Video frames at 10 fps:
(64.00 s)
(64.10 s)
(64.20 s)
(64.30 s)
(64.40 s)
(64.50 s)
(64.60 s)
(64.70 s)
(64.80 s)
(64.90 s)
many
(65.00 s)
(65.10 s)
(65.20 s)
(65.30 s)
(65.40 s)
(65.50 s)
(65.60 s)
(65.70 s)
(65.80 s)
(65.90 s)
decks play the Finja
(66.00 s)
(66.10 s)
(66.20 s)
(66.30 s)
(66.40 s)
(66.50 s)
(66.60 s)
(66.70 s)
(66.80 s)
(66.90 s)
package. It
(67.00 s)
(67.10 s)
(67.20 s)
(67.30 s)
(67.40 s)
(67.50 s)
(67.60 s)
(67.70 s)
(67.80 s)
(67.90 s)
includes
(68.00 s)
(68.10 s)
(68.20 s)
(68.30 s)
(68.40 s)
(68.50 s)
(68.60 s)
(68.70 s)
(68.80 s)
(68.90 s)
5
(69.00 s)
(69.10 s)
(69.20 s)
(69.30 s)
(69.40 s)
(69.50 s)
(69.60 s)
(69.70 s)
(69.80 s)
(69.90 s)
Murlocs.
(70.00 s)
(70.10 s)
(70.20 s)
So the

• • • • • • •

- AIM OF THE EXERCISE:
The records above are to be printed out again exactly, without omission.

- SOLUTION FOR THIS TASK:
Video frames at 10 fps:
(64.00 s)
(64.10 s)
(64.20 s)
(64.30 s)
(64.40 s)
(64.50 s)
(64.60 s)
(64.70 s)
(64.80 s)
(64.90 s)
many
(65.00 s)
(65.10 s)
(65.20 s)
(65.30 s)
(65.40 s)
(65.50 s)
(65.60 s)
(65.70 s)
(65.80 s)
(65.90 s)
decks play the Finja
(66.00 s)
(66.10 s)
(66.20 s)
(66.30 s)
(66.40 s)
(66.50 s)
(66.60 s)
(66.70 s)
(66.80 s)
(66.90 s)
package. It
(67.00 s)
(67.10 s)
(67.20 s)
(67.30 s)
(67.40 s)
(67.50 s)
(67.60 s)
(67.70 s)
(67.80 s)
(67.90 s)
includes
(68.00 s)
(68.10 s)
(68.20 s)
(68.30 s)
(68.40 s)
(68.50 s)
(68.60 s)
(68.70 s)
(68.80 s)
(68.90 s)
5
(69.00 s)
(69.10 s)
(69.20 s)
(69.30 s)
(69.40 s)
(69.50 s)
(69.60 s)
(69.70 s)
(69.80 s)
(69.90 s)
Murlocs.
(70.00 s)
(70.10 s)
(70.20 s)
So the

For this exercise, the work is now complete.